# Re training the reactive horse



## WhattaTroublemaker (Aug 13, 2013)

What are some of your methods to teach a horse that is extremely reactive (bolting blind- in hand or under saddle) to use the thinking side of his brain? We're working on respecting a leader, as he's been on his own for 12 years with no idea what a leader is. Examples of his reactivity: hearing someone kiss from 20 feet away on a lead, flying into a blind panic and nearly flipping himself over. Becoming so nervous about a pot hole he starts to sweat. Seeing a bag stuck in a tree and running over three people to escape. Hearing a dog bark at the neighbours while on pasture and running half a mile to the opposite side of the pen before looking. 

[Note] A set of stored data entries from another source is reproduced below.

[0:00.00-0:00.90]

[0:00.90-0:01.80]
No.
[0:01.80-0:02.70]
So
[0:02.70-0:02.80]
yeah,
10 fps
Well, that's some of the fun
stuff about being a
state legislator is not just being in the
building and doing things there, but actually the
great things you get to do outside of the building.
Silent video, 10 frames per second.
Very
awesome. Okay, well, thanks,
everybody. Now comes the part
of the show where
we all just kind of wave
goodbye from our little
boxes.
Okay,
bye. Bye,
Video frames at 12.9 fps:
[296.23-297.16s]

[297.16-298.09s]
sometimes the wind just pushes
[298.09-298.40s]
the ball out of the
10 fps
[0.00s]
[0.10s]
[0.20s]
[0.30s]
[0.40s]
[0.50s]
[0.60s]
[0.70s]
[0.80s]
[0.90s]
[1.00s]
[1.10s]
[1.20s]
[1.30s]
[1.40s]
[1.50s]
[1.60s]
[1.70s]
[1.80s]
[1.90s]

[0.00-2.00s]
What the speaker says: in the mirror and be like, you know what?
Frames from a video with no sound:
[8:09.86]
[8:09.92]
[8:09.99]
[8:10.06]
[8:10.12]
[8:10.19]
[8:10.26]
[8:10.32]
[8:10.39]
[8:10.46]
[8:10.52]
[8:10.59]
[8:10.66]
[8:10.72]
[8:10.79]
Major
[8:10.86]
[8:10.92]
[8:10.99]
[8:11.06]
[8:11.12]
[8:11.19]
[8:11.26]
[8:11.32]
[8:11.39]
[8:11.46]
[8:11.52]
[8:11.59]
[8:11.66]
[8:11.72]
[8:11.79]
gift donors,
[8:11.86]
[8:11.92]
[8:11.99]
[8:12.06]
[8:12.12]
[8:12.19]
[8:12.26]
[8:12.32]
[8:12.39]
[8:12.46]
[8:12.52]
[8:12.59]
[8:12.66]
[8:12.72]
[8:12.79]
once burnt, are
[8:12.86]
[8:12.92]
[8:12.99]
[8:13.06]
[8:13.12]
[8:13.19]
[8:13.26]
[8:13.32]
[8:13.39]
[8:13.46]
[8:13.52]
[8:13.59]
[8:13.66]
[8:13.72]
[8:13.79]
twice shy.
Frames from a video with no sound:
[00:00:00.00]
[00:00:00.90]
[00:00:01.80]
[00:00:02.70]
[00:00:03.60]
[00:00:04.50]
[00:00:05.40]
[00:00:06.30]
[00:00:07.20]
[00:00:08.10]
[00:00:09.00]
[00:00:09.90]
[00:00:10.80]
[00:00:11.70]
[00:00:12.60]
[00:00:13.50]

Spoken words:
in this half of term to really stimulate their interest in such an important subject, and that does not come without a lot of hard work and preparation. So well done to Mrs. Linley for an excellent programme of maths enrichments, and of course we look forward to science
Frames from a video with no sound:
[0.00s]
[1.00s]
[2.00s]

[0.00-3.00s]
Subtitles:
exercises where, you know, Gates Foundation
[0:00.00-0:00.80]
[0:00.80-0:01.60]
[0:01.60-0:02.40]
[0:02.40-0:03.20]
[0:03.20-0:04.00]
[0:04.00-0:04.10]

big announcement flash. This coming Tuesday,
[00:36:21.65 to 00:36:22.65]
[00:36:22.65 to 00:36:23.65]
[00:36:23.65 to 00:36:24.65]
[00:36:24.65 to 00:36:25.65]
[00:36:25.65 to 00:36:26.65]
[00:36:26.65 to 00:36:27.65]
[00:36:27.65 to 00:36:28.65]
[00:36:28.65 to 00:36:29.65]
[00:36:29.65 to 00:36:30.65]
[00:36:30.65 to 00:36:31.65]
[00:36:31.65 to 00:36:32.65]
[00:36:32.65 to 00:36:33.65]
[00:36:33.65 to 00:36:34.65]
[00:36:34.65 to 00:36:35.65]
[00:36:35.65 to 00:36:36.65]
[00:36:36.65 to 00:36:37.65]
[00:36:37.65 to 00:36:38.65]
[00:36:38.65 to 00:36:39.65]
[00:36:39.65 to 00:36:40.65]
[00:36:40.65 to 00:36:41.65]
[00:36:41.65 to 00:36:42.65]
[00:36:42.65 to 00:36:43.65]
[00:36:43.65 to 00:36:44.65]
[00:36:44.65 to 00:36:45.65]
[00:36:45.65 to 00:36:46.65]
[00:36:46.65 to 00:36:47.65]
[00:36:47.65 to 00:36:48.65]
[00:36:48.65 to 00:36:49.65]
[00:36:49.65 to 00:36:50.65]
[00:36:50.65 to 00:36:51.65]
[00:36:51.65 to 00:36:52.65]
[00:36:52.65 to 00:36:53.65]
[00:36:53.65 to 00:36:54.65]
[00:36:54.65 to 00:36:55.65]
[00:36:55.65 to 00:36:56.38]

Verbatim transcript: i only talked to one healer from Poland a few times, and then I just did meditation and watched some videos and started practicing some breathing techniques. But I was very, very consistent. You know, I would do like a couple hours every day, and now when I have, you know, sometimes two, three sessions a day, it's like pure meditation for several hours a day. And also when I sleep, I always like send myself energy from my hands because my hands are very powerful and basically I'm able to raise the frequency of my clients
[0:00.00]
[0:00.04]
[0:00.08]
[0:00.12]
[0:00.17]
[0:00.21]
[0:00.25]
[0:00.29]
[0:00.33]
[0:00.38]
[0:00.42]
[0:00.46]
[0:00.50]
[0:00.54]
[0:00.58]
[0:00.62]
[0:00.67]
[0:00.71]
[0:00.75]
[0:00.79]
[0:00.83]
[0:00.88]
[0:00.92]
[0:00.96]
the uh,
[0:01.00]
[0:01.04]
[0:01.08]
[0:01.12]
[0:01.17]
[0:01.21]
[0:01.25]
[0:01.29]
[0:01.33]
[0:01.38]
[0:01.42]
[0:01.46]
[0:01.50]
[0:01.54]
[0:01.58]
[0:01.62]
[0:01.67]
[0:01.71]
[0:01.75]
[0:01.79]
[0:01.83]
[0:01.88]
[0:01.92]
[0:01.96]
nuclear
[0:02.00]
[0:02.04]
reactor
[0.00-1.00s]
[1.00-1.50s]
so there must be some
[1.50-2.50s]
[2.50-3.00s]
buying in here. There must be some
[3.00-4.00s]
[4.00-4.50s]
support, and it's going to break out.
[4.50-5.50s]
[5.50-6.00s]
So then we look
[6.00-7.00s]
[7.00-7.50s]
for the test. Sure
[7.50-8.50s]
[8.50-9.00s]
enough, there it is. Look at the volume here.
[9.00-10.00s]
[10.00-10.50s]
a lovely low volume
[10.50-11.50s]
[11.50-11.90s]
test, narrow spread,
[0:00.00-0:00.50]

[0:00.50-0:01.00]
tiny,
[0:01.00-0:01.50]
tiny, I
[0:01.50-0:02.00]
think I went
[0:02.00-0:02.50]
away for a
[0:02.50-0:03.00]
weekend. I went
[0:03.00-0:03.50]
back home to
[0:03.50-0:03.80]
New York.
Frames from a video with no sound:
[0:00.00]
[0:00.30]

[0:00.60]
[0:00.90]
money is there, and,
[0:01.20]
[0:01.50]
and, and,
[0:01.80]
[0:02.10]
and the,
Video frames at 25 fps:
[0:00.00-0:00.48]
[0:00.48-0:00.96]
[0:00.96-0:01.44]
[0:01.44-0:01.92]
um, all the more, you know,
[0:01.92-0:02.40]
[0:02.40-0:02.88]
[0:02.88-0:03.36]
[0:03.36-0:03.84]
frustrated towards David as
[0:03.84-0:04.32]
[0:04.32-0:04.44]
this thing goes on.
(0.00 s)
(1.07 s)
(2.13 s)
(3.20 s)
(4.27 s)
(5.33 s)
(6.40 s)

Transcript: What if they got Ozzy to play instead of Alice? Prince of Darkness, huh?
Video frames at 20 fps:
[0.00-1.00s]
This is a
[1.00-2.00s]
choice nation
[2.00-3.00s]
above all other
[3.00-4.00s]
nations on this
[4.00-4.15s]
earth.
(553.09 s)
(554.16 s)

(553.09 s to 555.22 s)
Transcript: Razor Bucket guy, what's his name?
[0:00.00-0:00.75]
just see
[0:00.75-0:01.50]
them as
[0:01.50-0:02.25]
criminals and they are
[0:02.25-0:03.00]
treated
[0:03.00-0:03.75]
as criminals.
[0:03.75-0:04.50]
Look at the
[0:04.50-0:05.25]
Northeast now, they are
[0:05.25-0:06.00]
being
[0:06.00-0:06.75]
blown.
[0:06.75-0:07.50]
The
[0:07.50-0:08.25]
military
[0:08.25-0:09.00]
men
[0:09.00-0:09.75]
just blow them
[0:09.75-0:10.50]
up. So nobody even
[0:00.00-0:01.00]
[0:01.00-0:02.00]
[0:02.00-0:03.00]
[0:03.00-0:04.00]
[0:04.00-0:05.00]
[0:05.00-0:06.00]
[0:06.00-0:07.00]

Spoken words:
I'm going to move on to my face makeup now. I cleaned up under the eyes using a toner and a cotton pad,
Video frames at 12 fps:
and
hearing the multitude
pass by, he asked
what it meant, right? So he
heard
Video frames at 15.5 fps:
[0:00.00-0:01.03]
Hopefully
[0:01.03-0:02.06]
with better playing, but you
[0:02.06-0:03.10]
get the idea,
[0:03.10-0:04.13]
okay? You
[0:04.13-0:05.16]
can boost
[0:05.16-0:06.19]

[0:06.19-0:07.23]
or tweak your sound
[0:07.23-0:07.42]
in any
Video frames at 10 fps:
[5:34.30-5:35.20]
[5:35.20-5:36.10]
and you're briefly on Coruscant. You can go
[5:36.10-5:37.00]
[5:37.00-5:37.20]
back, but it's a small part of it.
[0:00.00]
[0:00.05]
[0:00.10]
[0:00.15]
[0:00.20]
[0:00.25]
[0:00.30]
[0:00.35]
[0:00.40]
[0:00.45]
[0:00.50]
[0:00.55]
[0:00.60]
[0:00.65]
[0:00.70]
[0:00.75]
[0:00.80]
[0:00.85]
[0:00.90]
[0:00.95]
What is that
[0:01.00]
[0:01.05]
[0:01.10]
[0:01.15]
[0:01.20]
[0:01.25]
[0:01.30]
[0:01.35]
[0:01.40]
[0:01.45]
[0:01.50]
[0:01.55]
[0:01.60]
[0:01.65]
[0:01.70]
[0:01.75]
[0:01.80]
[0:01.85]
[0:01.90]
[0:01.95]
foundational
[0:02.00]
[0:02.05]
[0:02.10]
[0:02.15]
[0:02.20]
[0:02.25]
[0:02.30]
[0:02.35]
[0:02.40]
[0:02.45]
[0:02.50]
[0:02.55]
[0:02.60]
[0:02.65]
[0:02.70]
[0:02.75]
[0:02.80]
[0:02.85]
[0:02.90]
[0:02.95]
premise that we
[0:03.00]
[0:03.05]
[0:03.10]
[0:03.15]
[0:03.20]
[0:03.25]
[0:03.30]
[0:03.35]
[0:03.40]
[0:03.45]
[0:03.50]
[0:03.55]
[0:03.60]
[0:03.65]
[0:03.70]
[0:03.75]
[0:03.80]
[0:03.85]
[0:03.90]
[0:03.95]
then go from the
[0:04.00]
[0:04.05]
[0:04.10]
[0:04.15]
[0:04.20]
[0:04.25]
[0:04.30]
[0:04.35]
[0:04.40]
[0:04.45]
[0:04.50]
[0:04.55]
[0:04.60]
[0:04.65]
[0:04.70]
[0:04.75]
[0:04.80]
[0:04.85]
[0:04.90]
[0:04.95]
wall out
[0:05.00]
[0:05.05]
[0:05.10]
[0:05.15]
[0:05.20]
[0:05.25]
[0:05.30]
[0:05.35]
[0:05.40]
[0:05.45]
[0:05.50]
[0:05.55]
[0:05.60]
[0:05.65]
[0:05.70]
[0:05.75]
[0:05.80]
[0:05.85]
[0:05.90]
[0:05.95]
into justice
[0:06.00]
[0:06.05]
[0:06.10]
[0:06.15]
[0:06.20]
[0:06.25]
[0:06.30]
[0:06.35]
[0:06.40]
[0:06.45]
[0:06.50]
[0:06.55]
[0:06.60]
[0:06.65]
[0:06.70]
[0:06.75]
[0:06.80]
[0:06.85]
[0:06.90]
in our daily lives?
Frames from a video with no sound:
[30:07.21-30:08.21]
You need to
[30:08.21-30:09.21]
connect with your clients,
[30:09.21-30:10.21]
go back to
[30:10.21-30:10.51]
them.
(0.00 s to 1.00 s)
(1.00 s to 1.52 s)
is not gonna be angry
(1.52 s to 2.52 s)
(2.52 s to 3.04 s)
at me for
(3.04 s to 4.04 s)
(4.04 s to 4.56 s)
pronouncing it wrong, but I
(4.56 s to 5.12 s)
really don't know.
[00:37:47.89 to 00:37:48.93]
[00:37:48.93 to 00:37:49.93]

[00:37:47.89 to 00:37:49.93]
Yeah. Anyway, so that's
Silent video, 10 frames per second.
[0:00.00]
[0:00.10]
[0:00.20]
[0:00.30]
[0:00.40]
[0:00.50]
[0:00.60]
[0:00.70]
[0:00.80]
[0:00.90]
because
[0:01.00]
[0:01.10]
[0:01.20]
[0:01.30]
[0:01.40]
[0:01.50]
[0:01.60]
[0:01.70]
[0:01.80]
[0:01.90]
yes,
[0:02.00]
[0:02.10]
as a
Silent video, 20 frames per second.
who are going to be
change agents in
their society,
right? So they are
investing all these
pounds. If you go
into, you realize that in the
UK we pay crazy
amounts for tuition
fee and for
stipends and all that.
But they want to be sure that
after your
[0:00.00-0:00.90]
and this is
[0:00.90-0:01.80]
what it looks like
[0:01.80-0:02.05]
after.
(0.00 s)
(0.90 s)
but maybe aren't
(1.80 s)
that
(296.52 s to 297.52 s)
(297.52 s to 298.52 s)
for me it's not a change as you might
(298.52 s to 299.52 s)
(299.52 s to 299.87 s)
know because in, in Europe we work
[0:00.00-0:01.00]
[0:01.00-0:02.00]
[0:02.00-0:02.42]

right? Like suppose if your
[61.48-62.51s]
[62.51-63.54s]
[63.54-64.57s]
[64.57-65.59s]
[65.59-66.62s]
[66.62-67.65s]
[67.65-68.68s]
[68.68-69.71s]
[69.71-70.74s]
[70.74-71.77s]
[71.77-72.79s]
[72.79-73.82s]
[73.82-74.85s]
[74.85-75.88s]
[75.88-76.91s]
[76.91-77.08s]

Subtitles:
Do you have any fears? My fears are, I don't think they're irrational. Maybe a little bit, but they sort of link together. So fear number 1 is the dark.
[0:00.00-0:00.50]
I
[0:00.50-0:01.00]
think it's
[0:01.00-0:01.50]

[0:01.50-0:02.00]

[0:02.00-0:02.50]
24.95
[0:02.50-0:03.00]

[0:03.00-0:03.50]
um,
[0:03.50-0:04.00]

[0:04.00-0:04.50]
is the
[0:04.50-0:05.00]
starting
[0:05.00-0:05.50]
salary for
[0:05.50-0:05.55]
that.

I need some new ideas to help him become a good citizen. He's very soft, and will try very hard but the reactive side of his brain just takes over. We've done so far: lunging with voice cues instead of cantering wide open like he was taught, desensitizing to bags and cans, long in hand walks to relax, and when he spooks on this walks ignoring the spooky object until he's over it. I will not ride this horse yet, as he's way too reactive on the ground to handle in the saddle. Ground work only for now, and he's learned that when he spooks he can NOT run over people like he used to, so we are getting somewhere.


----------



## boots (Jan 16, 2012)

If you are sure he can see and hear within normal limits, and he had not gotten any loco weed (not being funny), what about line driving if you want more ground work?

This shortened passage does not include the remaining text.